Eventually he starts to deteriorate and can no longer care for himself and my grandmother can no longer do it by herself. In comes my brother who closes down the business he just opened in order to be his full-time caregiver. I helped as much as I could, but I lived four hours away at the time and was finishing up college. Occasionally, his brothers and sister would come to visit, but for no more than 20 minutes before they had to scurry out the door for ‘important business’ all the while telling him how much they loved him.
Eventually he passes away in a peaceful manner surrounded by my family (I’m still away at this point) and reconciles with them for all the stuff he had put them through. In comes his siblings who (once again) shriek like banshees while mourning his death as if they had done everything to care for him which was farther from the truth. My grandfather full-on said I took care of him more often than they did and I was a full time student who lived four hours away.
Then comes the open casket viewing, where his family puts on a show for everyone to show their ‘love’ in a public setting.

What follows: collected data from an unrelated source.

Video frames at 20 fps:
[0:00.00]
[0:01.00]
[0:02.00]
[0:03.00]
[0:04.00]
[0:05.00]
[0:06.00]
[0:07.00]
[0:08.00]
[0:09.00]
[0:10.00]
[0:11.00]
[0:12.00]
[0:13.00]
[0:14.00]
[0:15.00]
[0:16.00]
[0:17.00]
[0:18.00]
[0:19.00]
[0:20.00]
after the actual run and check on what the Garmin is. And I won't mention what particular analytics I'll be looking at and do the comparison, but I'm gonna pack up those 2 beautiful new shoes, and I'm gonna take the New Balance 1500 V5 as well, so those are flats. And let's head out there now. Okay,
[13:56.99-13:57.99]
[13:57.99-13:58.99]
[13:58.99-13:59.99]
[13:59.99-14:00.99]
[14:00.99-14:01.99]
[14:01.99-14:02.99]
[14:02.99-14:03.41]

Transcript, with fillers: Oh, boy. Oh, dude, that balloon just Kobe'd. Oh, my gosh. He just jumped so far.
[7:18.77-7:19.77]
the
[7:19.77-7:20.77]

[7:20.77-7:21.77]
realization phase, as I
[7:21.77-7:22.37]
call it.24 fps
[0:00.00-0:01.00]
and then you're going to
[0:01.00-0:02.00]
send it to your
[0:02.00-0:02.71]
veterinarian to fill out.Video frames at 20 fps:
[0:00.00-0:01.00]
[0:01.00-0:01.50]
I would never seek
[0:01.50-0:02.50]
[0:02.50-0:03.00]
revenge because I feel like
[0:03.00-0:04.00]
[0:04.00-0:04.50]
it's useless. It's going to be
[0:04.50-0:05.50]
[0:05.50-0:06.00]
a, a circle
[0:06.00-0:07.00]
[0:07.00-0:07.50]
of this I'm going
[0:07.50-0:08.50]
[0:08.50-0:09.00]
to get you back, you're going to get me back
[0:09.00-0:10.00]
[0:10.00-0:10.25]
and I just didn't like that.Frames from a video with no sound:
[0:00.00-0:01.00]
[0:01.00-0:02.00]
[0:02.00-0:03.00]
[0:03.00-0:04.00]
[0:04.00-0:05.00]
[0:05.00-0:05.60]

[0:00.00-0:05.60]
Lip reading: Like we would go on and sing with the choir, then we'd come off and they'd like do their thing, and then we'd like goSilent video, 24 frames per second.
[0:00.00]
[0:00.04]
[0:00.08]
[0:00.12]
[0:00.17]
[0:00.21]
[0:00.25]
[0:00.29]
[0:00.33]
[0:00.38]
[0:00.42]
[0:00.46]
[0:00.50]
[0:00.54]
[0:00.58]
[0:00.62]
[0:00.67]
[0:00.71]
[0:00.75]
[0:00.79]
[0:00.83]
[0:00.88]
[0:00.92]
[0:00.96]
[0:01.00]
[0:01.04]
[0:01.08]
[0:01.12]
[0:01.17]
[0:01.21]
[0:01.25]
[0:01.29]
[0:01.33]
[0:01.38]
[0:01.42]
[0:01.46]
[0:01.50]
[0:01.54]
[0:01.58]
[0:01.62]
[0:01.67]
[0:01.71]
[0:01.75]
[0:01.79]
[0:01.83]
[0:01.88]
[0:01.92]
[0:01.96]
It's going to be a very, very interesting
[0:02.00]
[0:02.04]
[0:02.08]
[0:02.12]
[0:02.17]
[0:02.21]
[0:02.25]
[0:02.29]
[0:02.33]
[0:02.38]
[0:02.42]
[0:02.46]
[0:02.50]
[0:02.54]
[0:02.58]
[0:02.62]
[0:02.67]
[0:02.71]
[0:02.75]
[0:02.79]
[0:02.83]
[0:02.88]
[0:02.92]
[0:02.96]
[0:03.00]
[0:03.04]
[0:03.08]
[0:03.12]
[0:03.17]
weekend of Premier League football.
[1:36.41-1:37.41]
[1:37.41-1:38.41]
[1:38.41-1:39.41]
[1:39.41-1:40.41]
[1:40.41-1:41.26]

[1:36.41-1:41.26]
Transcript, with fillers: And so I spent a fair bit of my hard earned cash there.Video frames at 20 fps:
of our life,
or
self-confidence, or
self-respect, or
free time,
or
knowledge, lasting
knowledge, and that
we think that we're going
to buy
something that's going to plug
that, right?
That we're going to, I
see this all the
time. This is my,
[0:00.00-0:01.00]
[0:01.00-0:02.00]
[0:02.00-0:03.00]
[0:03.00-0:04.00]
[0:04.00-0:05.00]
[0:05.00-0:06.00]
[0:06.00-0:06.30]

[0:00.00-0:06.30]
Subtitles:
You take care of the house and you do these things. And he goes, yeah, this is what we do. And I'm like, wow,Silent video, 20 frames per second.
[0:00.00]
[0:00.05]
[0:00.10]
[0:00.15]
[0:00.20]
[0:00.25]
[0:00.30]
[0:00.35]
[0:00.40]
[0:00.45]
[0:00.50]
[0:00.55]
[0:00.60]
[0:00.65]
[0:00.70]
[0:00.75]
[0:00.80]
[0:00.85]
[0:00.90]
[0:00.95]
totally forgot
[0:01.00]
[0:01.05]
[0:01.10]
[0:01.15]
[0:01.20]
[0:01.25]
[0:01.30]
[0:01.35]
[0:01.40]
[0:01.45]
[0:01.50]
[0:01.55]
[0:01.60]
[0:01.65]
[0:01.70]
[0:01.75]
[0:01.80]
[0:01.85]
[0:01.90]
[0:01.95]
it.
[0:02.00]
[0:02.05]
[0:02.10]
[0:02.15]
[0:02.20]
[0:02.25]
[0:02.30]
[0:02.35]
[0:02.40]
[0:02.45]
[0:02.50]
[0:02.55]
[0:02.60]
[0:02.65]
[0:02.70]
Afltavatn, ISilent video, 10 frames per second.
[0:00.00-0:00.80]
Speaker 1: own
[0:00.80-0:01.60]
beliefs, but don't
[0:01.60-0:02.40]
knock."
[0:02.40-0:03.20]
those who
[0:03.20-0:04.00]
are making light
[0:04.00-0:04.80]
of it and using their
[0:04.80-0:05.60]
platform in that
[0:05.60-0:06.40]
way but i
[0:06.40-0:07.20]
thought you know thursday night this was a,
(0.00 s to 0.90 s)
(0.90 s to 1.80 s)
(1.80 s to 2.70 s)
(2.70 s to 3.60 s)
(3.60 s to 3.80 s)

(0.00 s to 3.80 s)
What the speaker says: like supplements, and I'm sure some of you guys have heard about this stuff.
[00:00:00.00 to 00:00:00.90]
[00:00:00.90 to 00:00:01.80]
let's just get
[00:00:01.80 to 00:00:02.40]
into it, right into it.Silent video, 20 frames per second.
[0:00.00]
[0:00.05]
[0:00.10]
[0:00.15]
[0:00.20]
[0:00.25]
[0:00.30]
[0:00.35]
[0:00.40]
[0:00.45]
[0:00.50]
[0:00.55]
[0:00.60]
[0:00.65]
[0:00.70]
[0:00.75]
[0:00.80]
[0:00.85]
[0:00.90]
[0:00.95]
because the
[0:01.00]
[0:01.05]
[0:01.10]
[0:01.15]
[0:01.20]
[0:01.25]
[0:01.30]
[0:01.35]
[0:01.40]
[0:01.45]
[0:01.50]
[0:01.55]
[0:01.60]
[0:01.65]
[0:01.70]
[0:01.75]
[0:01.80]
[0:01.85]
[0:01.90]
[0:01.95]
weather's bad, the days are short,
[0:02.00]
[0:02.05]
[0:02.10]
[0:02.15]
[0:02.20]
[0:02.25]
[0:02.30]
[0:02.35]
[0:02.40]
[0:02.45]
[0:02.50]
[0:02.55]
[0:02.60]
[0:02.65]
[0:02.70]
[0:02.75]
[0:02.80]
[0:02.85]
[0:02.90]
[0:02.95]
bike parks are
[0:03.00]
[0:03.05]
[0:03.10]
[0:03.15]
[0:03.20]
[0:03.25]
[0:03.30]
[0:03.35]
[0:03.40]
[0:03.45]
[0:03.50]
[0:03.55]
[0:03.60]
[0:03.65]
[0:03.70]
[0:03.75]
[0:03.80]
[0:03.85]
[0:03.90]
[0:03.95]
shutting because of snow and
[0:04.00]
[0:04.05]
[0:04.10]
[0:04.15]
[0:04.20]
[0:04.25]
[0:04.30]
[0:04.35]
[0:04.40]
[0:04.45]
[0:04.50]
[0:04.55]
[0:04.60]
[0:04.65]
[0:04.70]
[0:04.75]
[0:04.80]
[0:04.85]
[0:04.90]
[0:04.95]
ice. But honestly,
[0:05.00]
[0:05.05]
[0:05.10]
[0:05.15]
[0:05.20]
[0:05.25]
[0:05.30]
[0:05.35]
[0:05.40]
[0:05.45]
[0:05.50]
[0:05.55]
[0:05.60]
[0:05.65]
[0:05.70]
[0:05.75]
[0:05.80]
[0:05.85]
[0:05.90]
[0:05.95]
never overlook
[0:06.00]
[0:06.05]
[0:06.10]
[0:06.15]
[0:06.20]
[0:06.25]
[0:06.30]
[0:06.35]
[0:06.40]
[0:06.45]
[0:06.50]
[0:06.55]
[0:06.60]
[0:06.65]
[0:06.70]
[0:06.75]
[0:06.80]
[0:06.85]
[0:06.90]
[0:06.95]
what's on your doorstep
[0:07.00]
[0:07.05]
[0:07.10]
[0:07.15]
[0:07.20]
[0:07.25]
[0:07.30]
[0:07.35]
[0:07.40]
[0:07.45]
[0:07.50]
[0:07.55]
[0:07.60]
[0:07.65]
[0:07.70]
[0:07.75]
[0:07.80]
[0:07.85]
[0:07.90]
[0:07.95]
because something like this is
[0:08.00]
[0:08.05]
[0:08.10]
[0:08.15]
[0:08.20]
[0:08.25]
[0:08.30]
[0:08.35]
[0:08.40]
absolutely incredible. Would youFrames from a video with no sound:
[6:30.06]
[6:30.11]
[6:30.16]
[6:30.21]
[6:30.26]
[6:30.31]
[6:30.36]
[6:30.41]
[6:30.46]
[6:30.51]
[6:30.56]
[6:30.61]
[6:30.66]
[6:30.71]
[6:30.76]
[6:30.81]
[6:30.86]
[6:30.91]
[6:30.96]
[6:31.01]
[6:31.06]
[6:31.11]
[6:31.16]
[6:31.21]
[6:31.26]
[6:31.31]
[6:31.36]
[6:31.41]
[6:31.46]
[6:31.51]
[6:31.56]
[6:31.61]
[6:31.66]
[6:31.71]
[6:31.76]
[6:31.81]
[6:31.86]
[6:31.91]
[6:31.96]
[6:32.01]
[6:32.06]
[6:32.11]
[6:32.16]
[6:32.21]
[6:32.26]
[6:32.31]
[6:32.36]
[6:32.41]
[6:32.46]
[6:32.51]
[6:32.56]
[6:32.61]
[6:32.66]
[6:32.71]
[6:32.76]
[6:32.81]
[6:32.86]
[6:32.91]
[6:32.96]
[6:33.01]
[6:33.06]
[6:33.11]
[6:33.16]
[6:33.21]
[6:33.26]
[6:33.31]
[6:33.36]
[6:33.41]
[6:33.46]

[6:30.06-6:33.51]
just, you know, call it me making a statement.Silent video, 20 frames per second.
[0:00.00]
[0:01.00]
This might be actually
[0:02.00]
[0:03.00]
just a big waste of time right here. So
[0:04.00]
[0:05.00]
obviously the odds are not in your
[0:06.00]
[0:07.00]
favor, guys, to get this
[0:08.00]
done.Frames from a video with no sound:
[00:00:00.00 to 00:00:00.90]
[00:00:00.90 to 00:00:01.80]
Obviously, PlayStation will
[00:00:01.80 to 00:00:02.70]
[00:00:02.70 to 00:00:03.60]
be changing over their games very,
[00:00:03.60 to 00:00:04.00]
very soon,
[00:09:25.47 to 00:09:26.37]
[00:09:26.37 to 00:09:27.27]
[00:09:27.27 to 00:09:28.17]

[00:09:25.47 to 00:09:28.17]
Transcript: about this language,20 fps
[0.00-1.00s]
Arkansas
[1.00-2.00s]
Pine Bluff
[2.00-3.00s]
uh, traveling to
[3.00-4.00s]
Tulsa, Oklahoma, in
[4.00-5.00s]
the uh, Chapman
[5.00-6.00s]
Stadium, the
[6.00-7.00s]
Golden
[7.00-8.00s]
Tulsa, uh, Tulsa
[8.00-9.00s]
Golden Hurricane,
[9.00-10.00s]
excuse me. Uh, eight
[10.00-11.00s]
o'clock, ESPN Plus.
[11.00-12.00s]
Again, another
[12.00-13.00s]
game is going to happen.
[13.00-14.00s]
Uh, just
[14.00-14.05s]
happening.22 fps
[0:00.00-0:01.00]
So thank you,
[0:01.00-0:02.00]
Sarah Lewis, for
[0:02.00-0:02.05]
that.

It’s a complete two-faced lie fest. Eventually things slow down and my grandmother thinks it would be nice to share our fond memories of him with those who have gathered to show their support, which we do. However, when my grandmother gets up to speak, my grandfather’s siblings begin to chatter amongst themselves and abruptly leave in the middle of her speech. Classless behavior. This was the last straw for my father who confronted them and told them they would no longer be able to carry his casket to lay him to rest.
The following day at the funeral things went eerily smooth, although they did the whole shrieking wails again for attention, but other than that it was peaceful. Then comes the final goodbyes before we lay our grandfather down to rest. All of the sisters thought it would be great to write a joint letter to my brother and grandmother who took care of him in his final days and ‘speak their minds.’
The gist of the letter was that we killed grandpa, neglected him and ignored him which led to his death. Also included was a jab at my nephew (who was only 2-years-old at the time) stating that if my brother cared for his son like he cared for my grandfather, he would have another tinier casket to deal with in the near future. They ended the letter telling us to repent of our sins and to ask God for forgiveness unless we wish to burn in damnation.
We don’t speak much anymore with that side of the family.”